*REQUIRED ACTION*: In the records below, find the line with "[0.00-0.90s]" and the line with "[15.30-16.20s]"; return exactly those lines and every line between them.

*DATA SECTION*:
.....

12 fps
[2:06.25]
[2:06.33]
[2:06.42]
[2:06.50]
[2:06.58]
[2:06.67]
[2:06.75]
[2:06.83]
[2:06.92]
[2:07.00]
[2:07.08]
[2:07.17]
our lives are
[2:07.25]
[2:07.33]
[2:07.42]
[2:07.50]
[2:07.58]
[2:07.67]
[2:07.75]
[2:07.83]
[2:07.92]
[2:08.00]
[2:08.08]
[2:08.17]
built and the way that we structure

.....

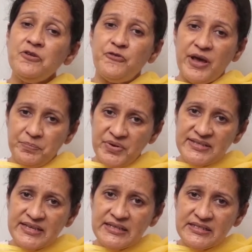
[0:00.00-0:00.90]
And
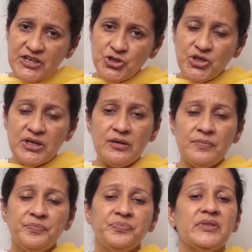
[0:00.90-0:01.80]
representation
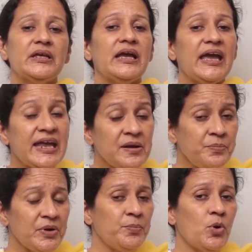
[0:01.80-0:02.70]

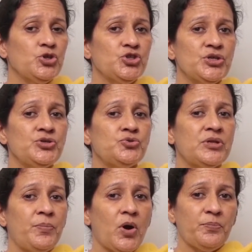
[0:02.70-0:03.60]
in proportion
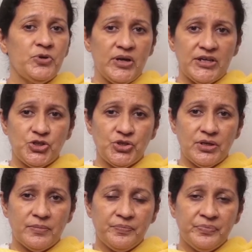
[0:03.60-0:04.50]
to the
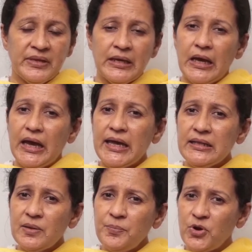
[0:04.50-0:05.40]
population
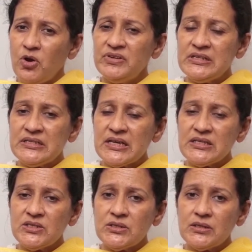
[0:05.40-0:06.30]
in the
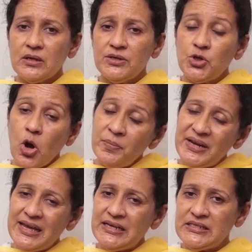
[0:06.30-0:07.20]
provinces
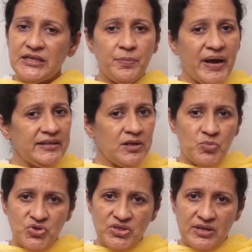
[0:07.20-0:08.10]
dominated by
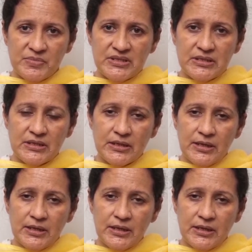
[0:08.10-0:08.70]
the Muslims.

.....

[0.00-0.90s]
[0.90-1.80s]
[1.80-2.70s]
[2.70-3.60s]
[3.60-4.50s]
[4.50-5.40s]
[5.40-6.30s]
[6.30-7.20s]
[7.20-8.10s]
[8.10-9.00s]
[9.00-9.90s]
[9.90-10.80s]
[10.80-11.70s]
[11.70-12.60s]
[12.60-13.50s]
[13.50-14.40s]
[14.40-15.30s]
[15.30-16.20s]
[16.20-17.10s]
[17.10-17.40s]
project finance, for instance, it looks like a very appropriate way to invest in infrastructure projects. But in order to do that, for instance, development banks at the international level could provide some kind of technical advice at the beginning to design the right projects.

.....

*WRITTEN REPLY*:
[0.00-0.90s]
[0.90-1.80s]
[1.80-2.70s]
[2.70-3.60s]
[3.60-4.50s]
[4.50-5.40s]
[5.40-6.30s]
[6.30-7.20s]
[7.20-8.10s]
[8.10-9.00s]
[9.00-9.90s]
[9.90-10.80s]
[10.80-11.70s]
[11.70-12.60s]
[12.60-13.50s]
[13.50-14.40s]
[14.40-15.30s]
[15.30-16.20s]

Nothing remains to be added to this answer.